Write out every entry precisely as given, leaving the pictures out.
(The data)
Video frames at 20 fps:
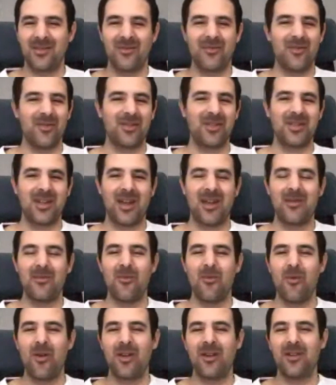The first
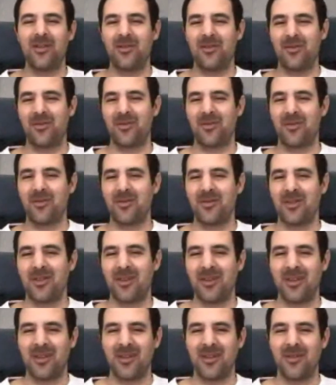time when
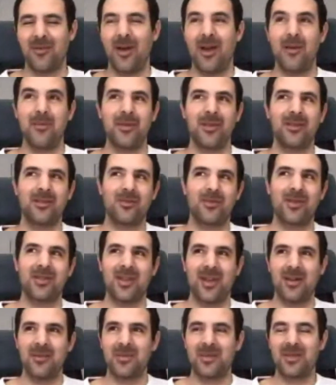you, 3
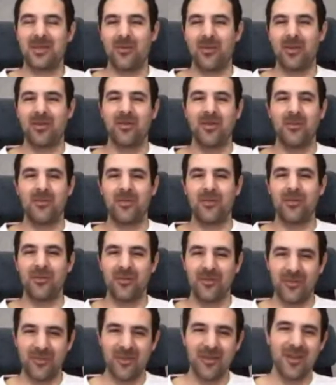times, when you
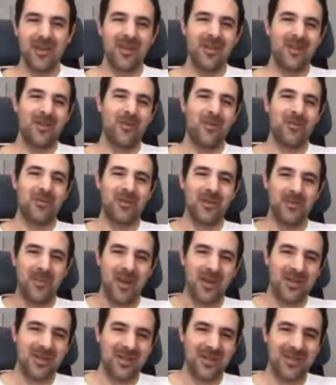approve, when you
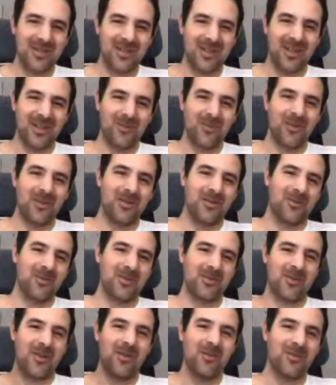deposit, and when you
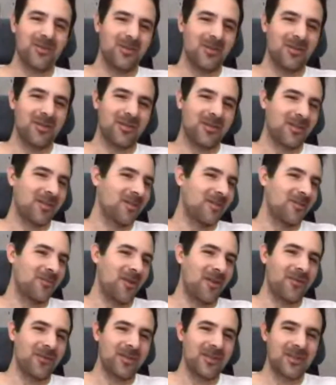withdraw the
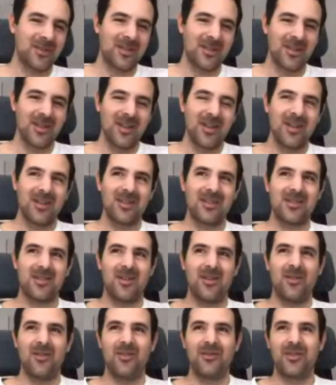profits.
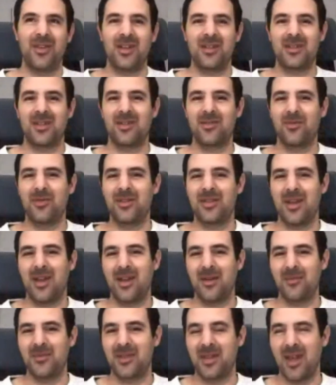So that's a 3
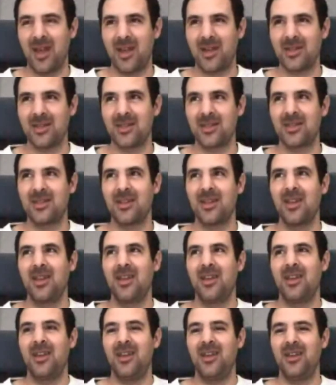times gas.
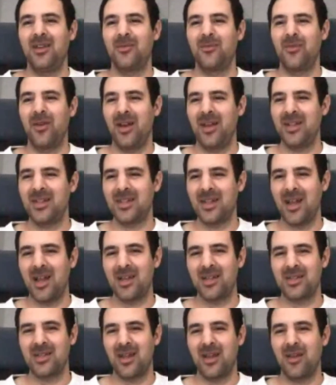And Bryce
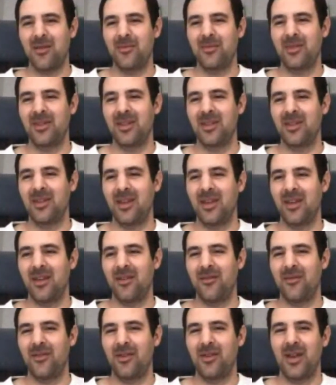last time did
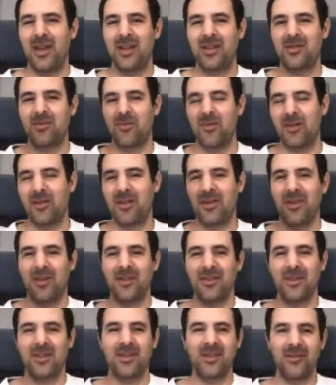a very nice work
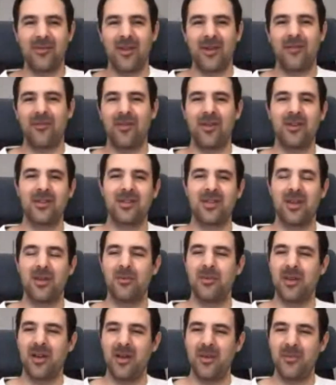in the DeFi Friends
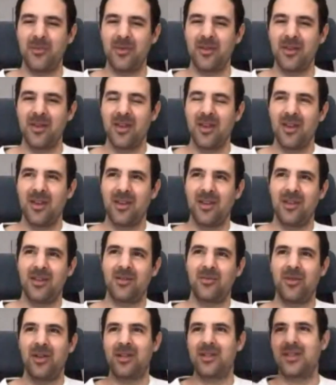meetup. He
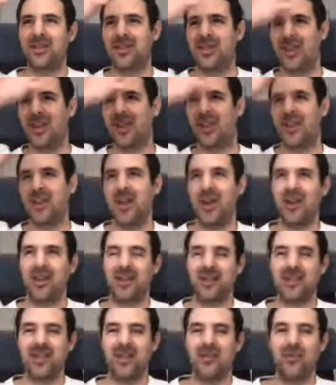created like
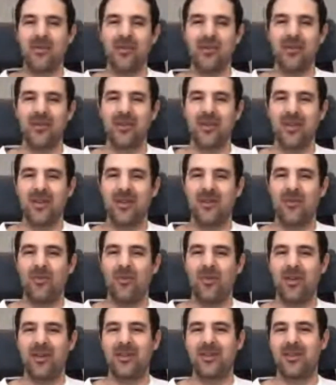a table
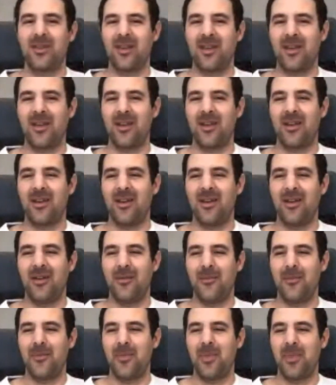with
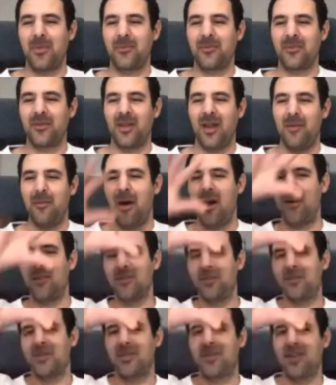
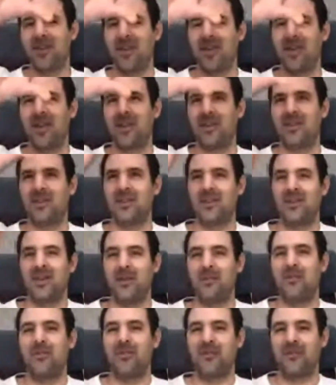amounts and the
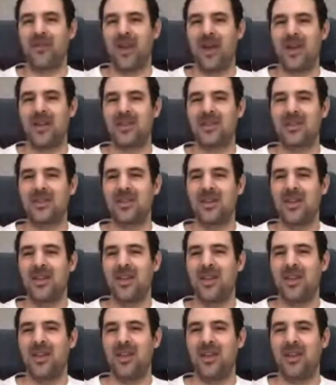number of gas
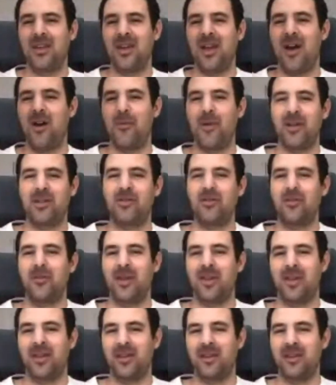and how much you're
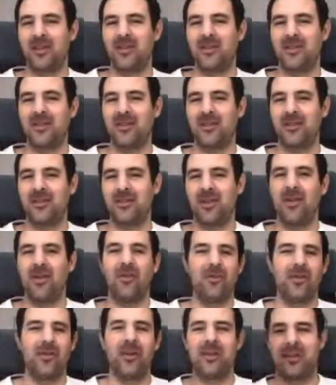making.
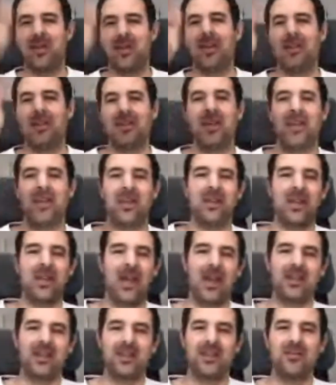So and taking
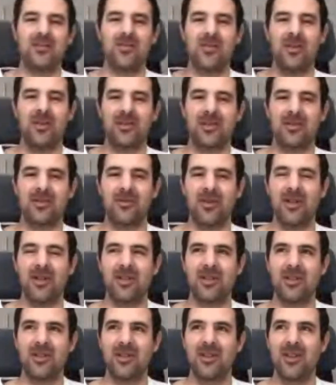gas into
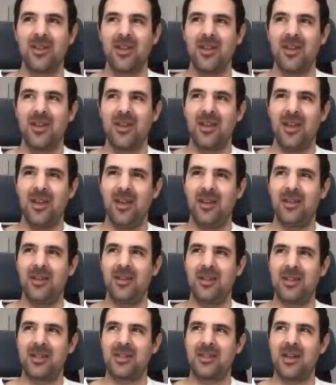consideration, and
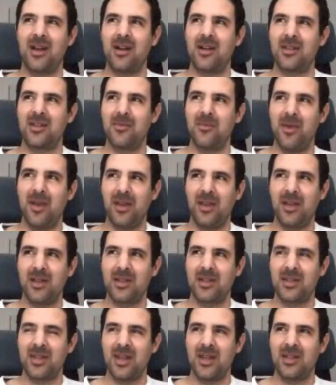it starts
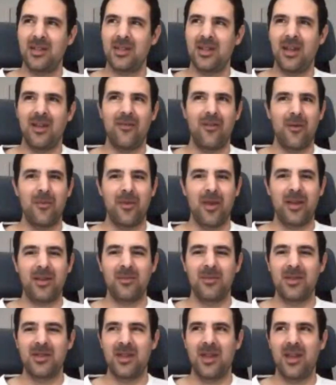making sense, if I'm
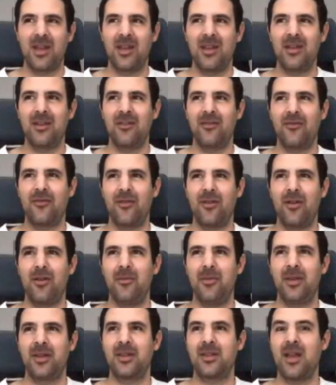not mistaken,
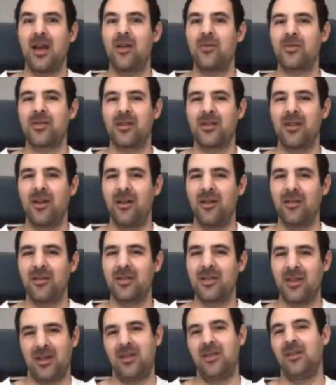from
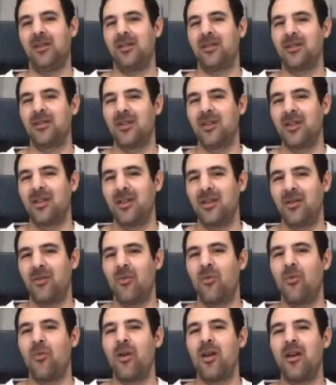$1,000 a year,
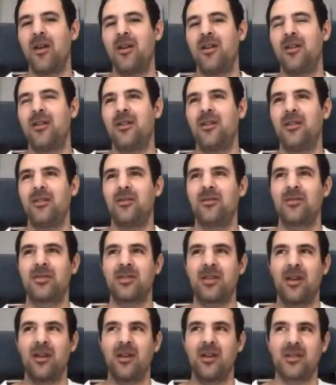where you
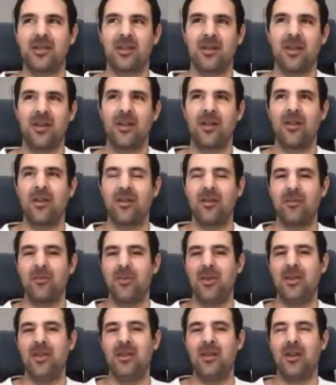start
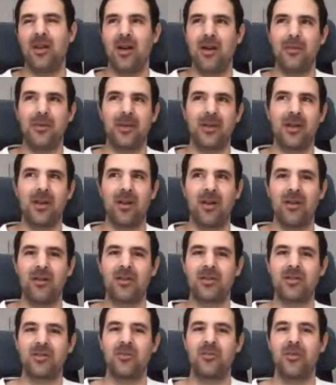becoming
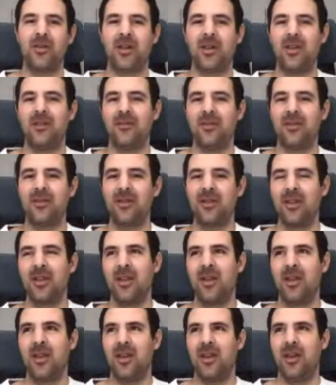close to break even,
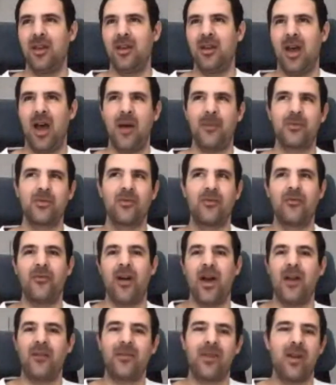and up to
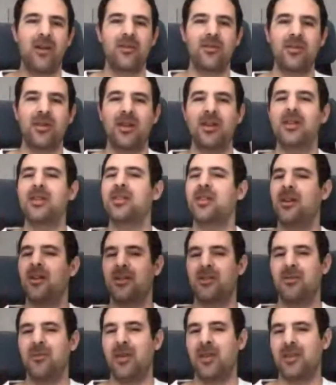5,000 it
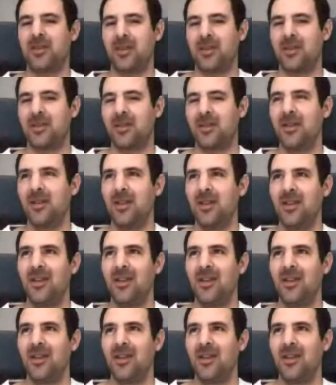starts to make sense.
(End The data)
▶ Completed task
Video frames at 20 fps:
The first
time when
you, 3
times, when you
approve, when you
deposit, and when you
withdraw the
profits.
So that's a 3
times gas.
And Bryce
last time did
a very nice work
in the DeFi Friends
meetup. He
created like
a table
with
amounts and the
number of gas
and how much you're
making.
So and taking
gas into
consideration, and
it starts
making sense, if I'm
not mistaken,
from
$1,000 a year,
where you
start
becoming
close to break even,
and up to
5,000 it
starts to make sense.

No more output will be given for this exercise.